- Saved entries
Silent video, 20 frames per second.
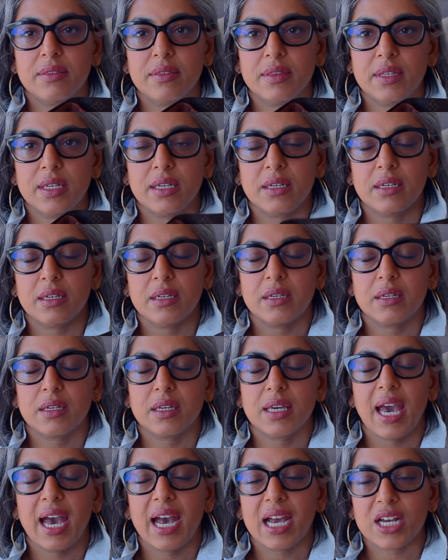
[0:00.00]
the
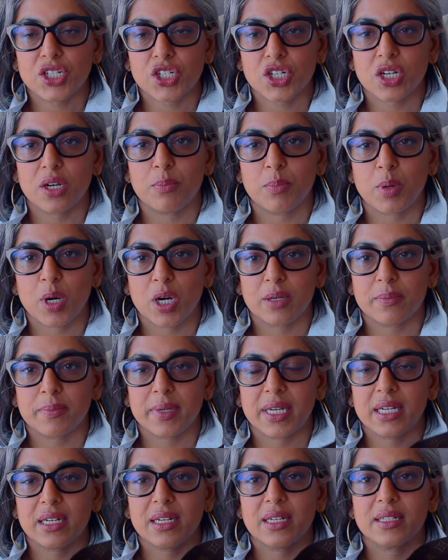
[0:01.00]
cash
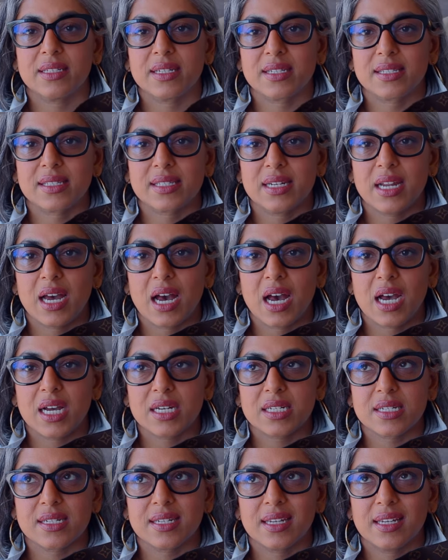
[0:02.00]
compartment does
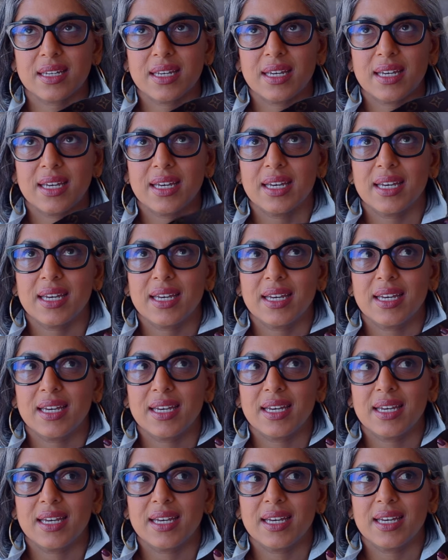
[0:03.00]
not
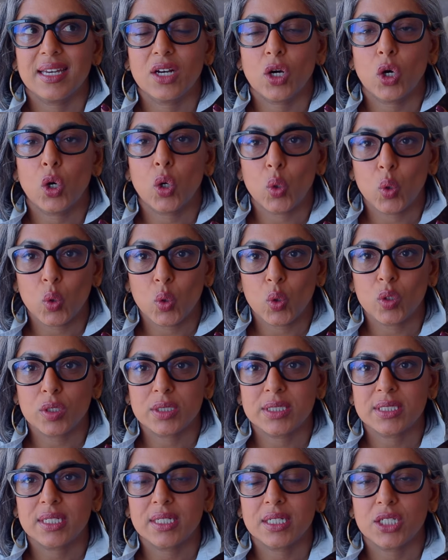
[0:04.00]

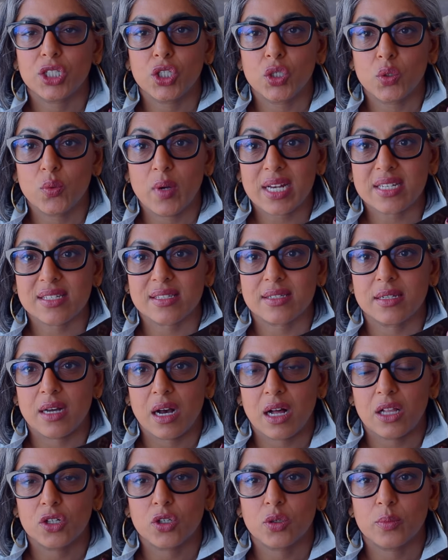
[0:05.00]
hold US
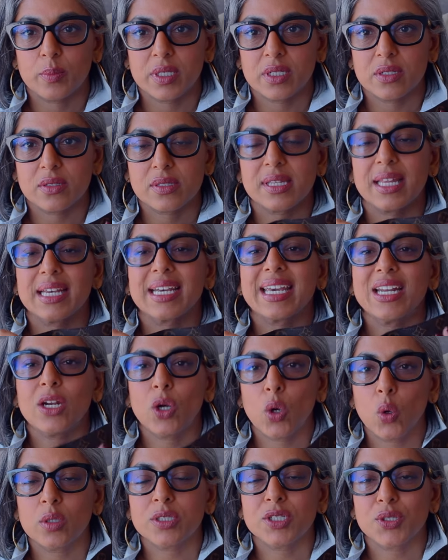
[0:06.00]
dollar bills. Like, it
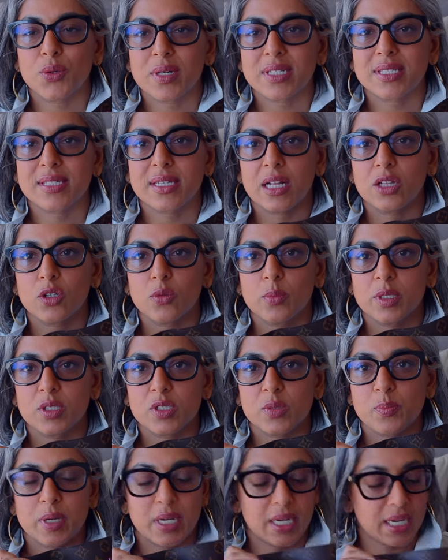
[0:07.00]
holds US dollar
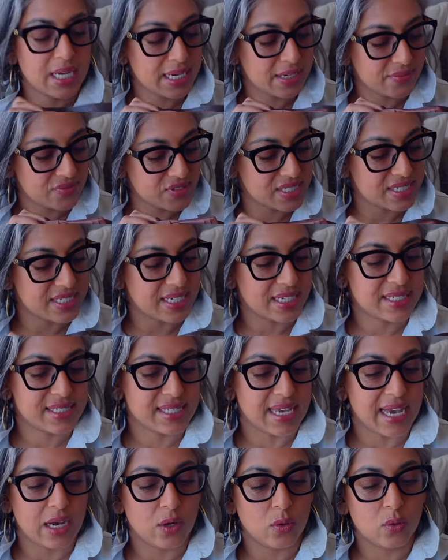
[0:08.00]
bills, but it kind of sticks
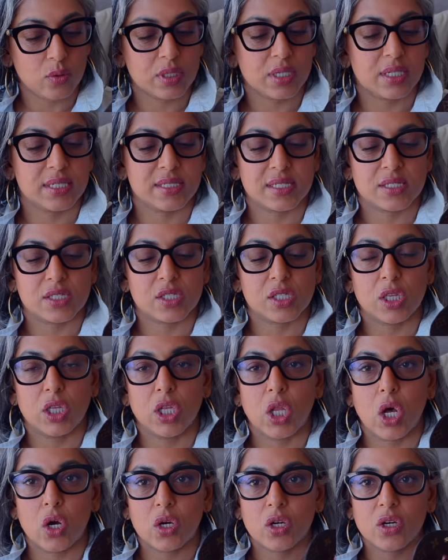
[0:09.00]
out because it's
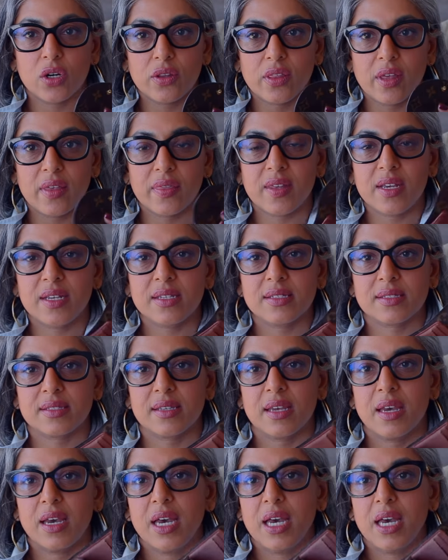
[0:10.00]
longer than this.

- What is being asked
The records above are to be repeated exactly, with the pictures left out.

- Solution to the problem
Silent video, 20 frames per second.
[0:00.00]
the
[0:01.00]
cash
[0:02.00]
compartment does
[0:03.00]
not
[0:04.00]

[0:05.00]
hold US
[0:06.00]
dollar bills. Like, it
[0:07.00]
holds US dollar
[0:08.00]
bills, but it kind of sticks
[0:09.00]
out because it's
[0:10.00]
longer than this.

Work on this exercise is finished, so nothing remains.